As always, I loved your post! The photos of R being a snuggle buggle are too gorgeous for words. I am thinking that you live in a stunning city, regardless of the rain. Thanks for sharing your week and good luck with the move to your new home.

Yuji said...

Here's hoping that a lot of your extra stress will start to dissipate when you move into your own house.

Best to you while DH is gone. I'm sure R is missing him, but it will make for a sweet reunion.

Stories Untold said...

And what a beautiful week it is. Loved every aspect of the week, all the best to you and hope the days pass soon so you can move to the house closer to work.
Sending you all my love and prayers.

R is such a treat to watch.

Thanks for making your journey so pictorial ... its like a movie

iamallus said...

R is so cute and how blessed you are to have him as your kid and how much more blessed he is to have you as his Mom!

I don't know is that b'caz of same ethnic background or not, R always reminds my lovely 7 yo son M who is on spectrum too.

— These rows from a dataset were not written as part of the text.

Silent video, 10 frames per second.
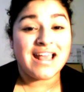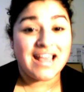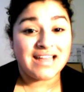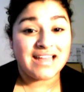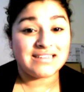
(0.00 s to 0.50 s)

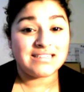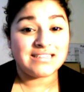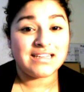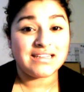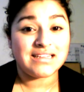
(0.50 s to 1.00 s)
And
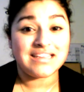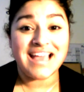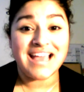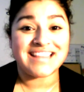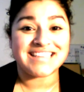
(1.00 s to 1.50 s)

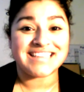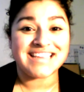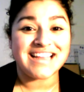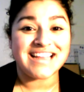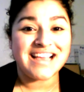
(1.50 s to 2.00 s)
yeah, that's
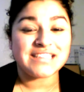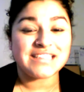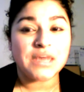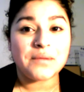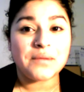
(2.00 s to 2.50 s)
it.
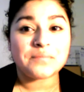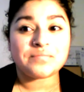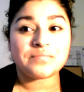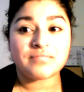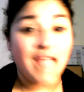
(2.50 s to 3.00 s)
So
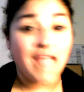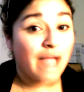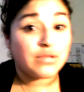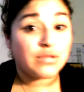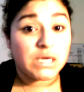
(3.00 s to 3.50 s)
I
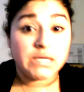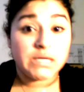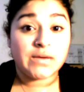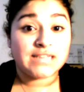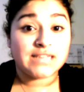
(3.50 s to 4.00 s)
will talk to
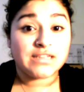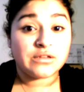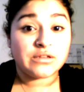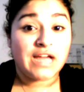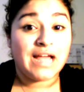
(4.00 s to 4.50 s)
you guys
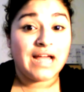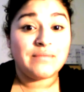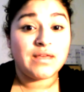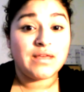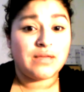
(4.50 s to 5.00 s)
another time.
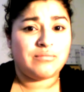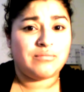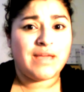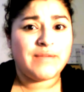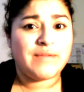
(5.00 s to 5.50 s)

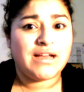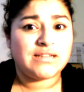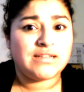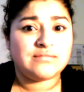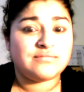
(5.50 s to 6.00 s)
Maybe
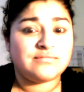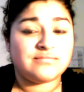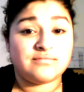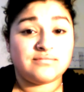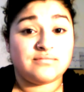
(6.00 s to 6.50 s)
I'll
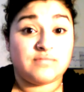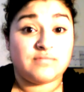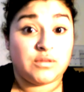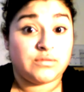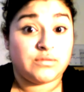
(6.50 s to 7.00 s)

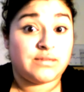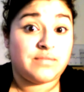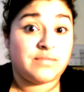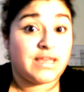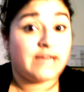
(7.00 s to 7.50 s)
do
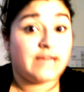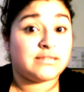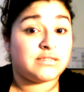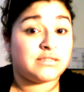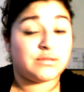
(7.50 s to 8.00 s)
something else,
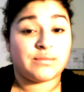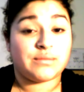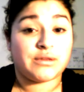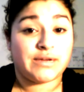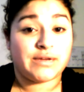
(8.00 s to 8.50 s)
do
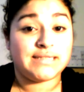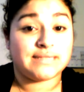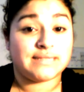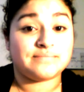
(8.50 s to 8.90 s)
something crazy.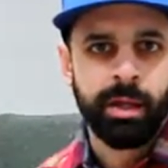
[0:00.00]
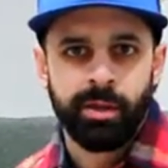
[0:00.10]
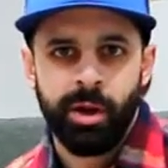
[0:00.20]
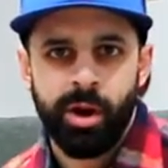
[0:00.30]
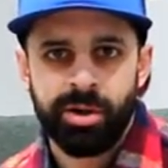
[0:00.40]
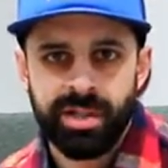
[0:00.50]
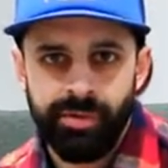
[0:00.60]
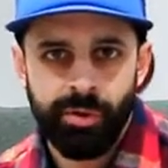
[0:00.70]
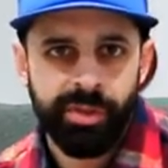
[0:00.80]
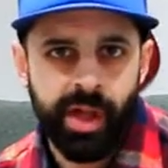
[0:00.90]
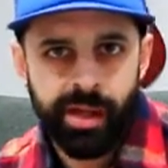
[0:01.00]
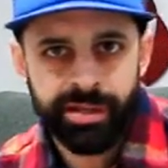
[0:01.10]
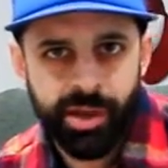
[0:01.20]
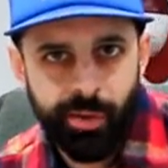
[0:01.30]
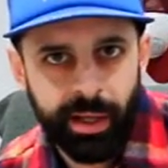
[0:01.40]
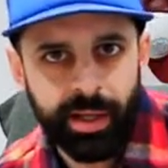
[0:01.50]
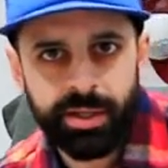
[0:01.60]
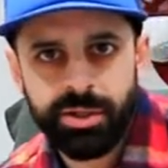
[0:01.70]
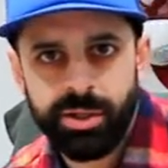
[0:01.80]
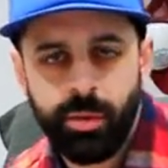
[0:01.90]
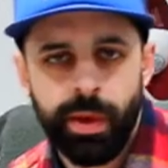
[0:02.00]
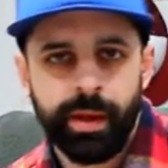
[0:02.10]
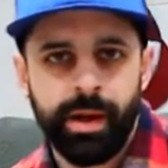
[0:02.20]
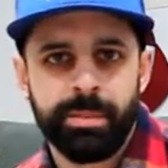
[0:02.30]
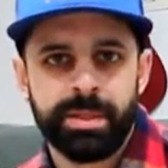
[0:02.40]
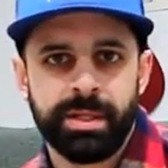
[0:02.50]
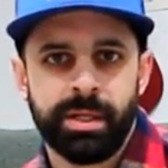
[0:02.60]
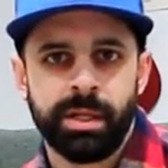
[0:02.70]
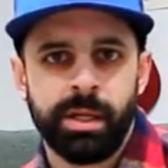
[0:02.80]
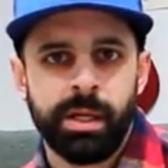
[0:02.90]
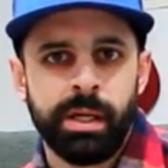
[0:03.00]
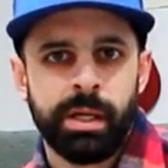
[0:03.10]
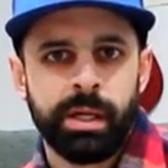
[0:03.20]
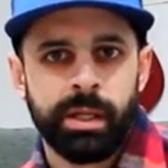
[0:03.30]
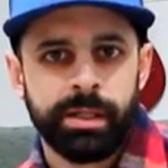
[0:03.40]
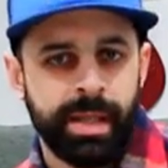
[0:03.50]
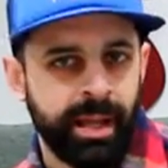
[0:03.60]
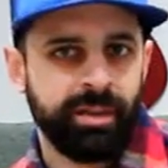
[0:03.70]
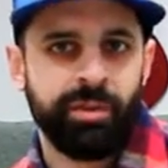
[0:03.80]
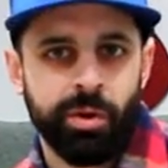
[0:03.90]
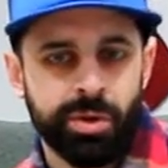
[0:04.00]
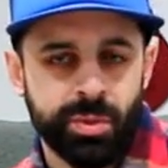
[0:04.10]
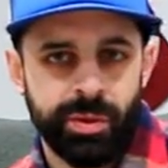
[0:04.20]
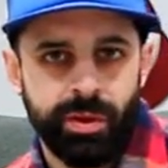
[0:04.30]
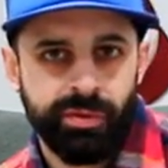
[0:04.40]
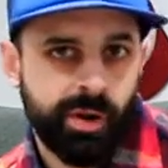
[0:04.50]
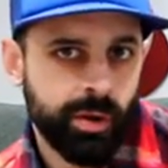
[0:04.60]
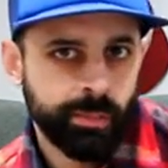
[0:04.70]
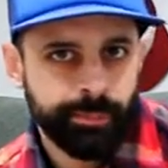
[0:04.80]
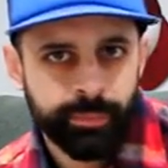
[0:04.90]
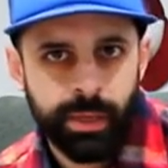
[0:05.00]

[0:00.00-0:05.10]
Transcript: There are several things going against you when it comes to taking photos with your phone.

I love your Artistic parenting and mesmerizing writing!

Tanya Savko said...

I loved reading about all of this and can certainly identify with how it is to have to talk about your child in their presence. As Nigel is now a young adult (18!) I must remember to ask him if he is okay with it or if he wants to leave the room. It almost makes me sad how he is usually just resigned to it, says he's okay with it, even though I can tell by his body language he's not. *sigh* I guess I must accept it as he does, or tries to. Love to you and yours!

Anonymous said...

So sorry I missed this one. I've missed you. I was thinking of you last night and I told myself before I went fell asleep that I would look you up today, so it was such a happy surprise to see your comment on my blog this morning. Thank you for what you said- I was feeling pretty "alone" here...

Anonymous said...

That was weird, it wouldn't let me type anything else! To finish- I so enjoyed reading about your week. My heart breaks for r- hearing about the things that are hard for him and knowing how hard he must work to adjust to so many changes...and it totally melts to see how you both love him...and I always smile when there are similarities to Daniel. Some of the same items in search history, the veggies in the store because of veggie tales, but not wanting to eat them

Anonymous said...

Elevators "going up! Lets count the floors! (The count from Sesame Street. Does he quite that too?) :)

lisa said...

Happpy Birthday R! It seems like just yesterday that we went to that adorable shop to pick out the nursery furniture. I miss you so much my dear K, but your blogs inspire me.